| Data for this task |
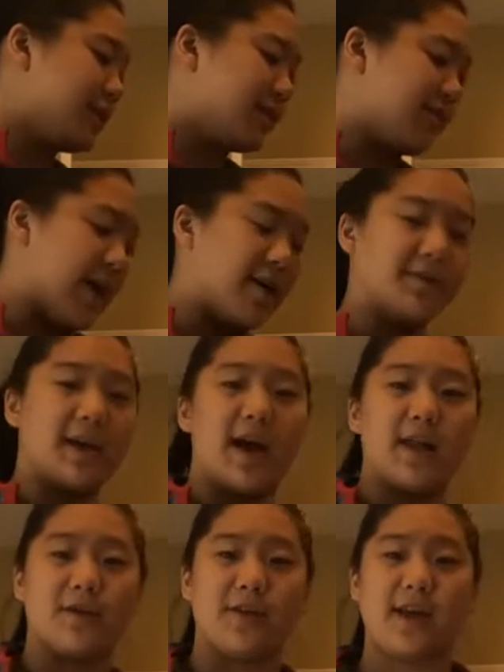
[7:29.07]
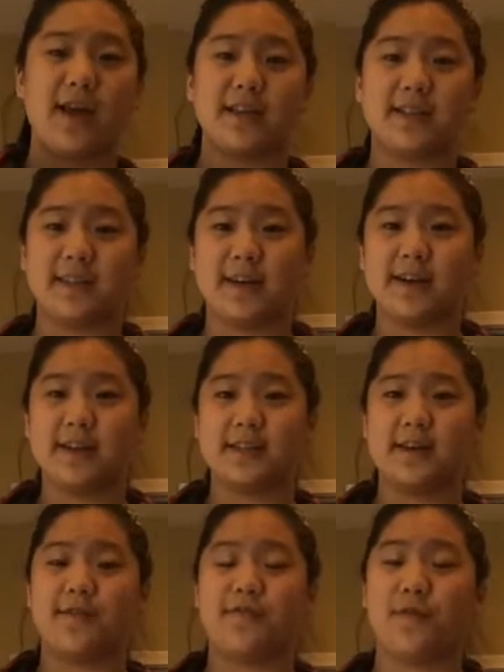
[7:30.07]
to use VASP, we had to create a series
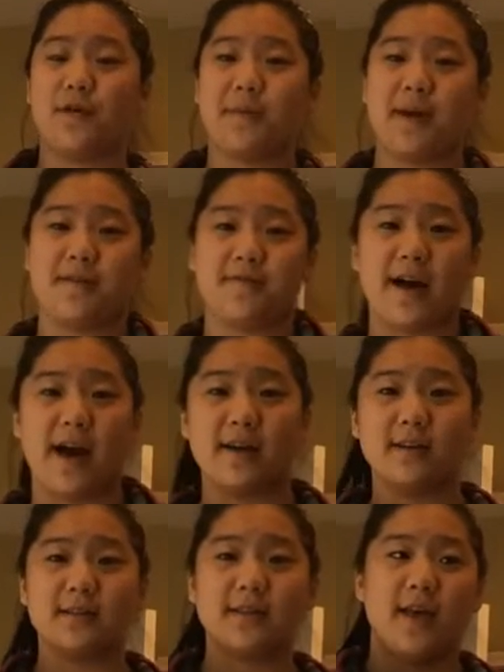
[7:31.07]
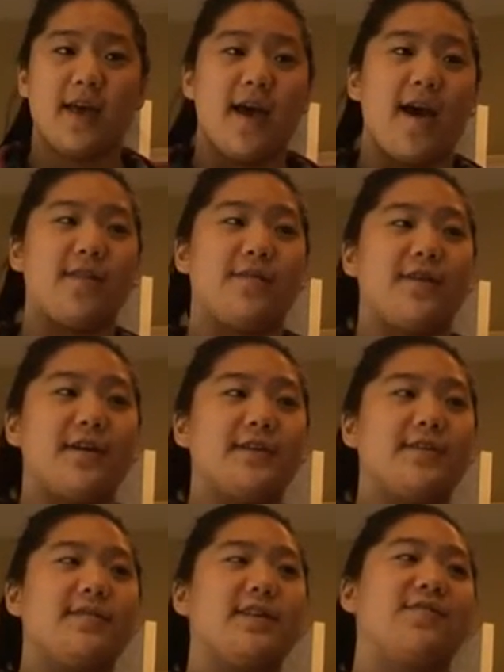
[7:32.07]
of 4 main files, and the
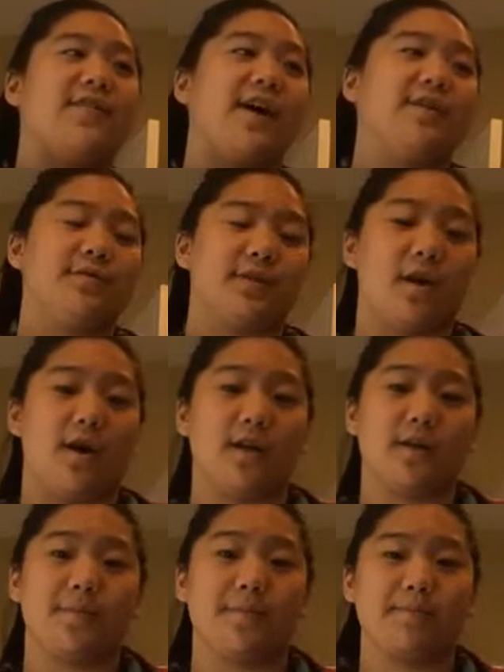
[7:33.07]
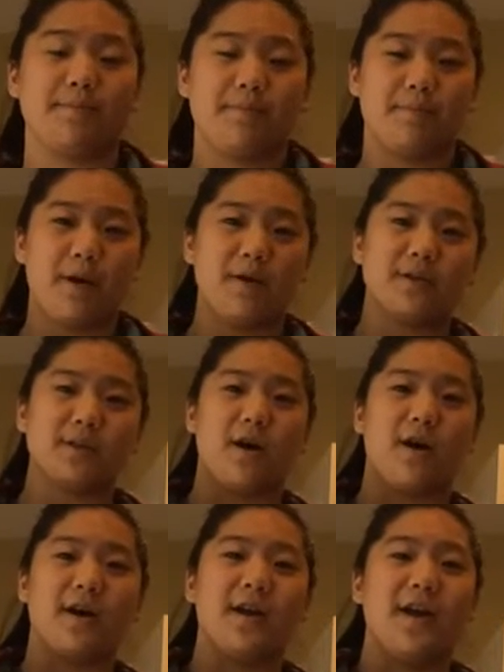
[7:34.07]
first of these files was called
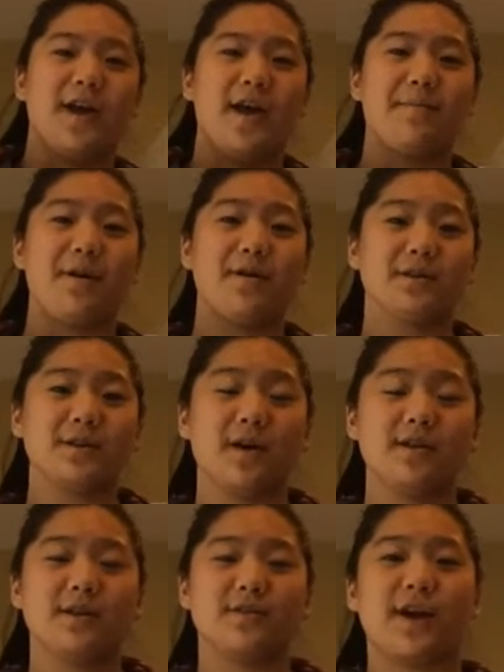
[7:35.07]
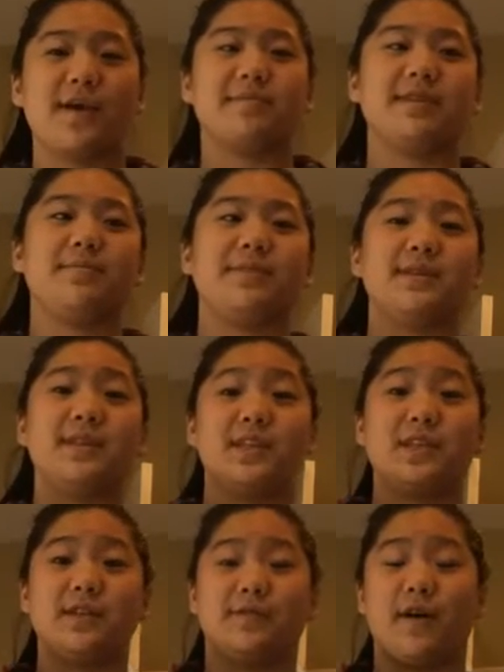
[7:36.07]
postcar. And postcar describes the
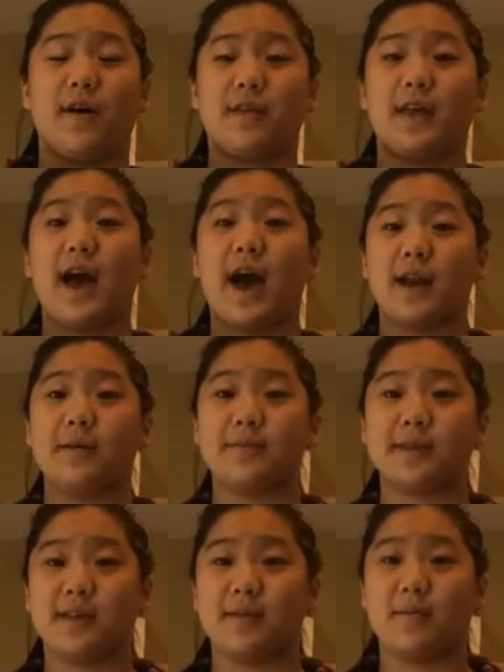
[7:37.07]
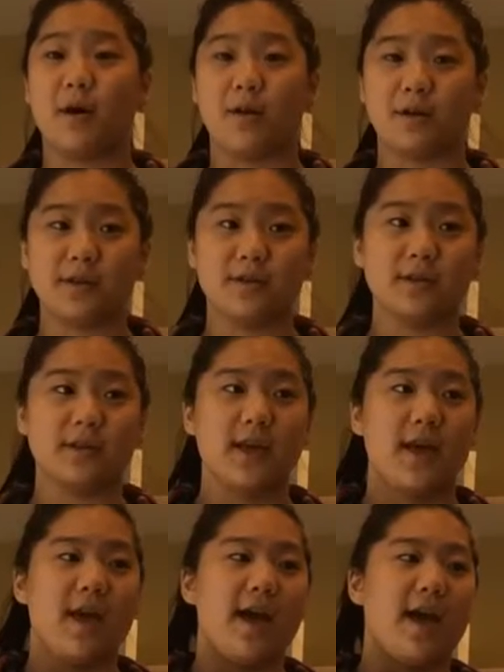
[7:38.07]
position of all the atoms and the molecules,
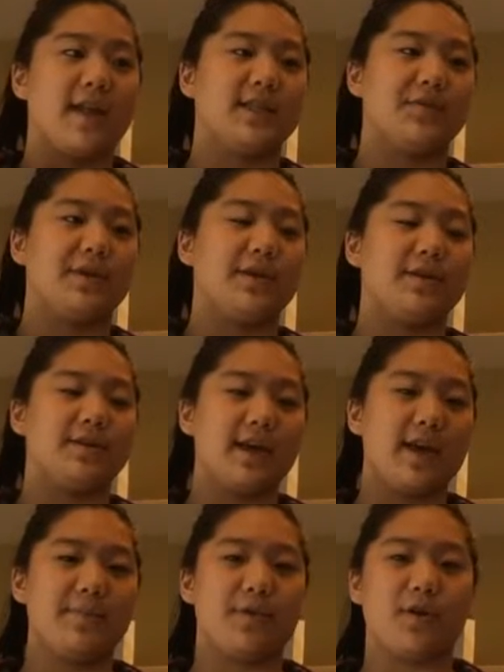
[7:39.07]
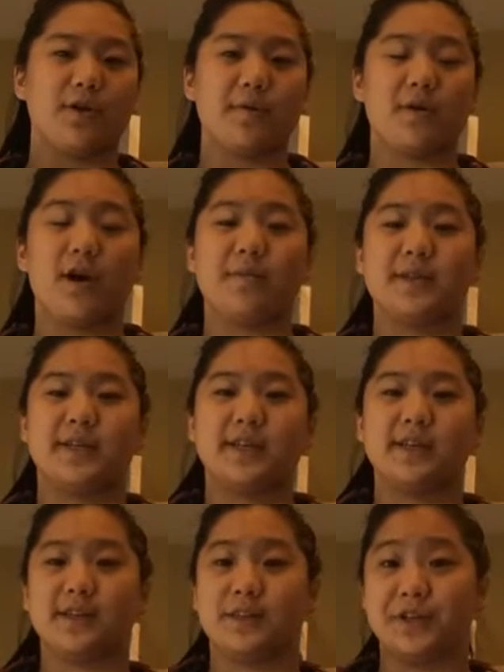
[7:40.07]
and so we used a program called
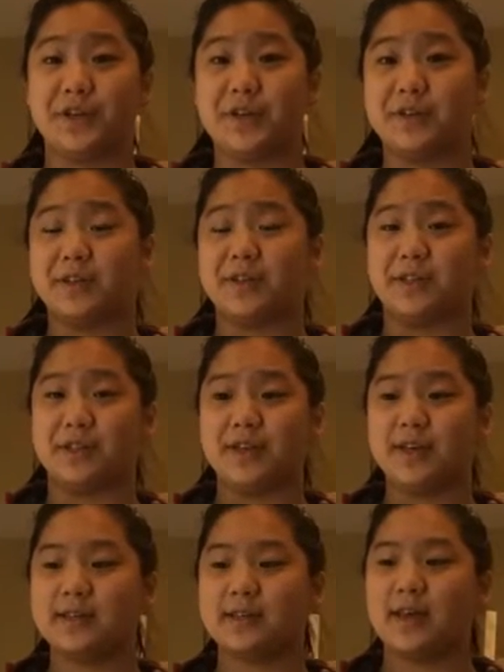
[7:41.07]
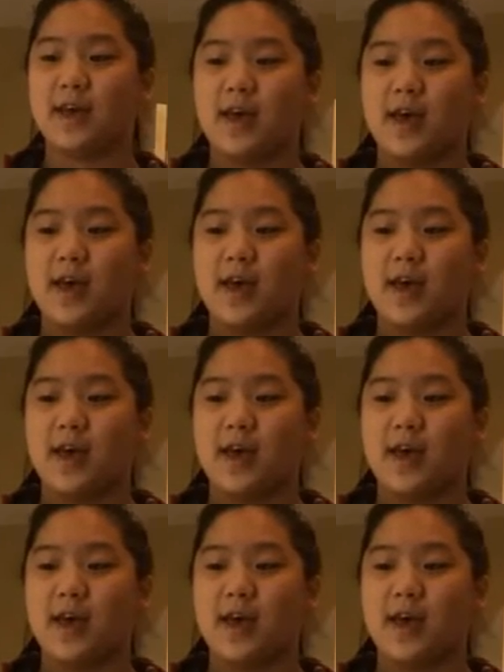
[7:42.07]
Material Studio to do this.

| Work to complete |
Everything in the preceding material must be transcribed exactly, except the images.

| Answer for the task |
[7:29.07]
[7:30.07]
to use VASP, we had to create a series
[7:31.07]
[7:32.07]
of 4 main files, and the
[7:33.07]
[7:34.07]
first of these files was called
[7:35.07]
[7:36.07]
postcar. And postcar describes the
[7:37.07]
[7:38.07]
position of all the atoms and the molecules,
[7:39.07]
[7:40.07]
and so we used a program called
[7:41.07]
[7:42.07]
Material Studio to do this.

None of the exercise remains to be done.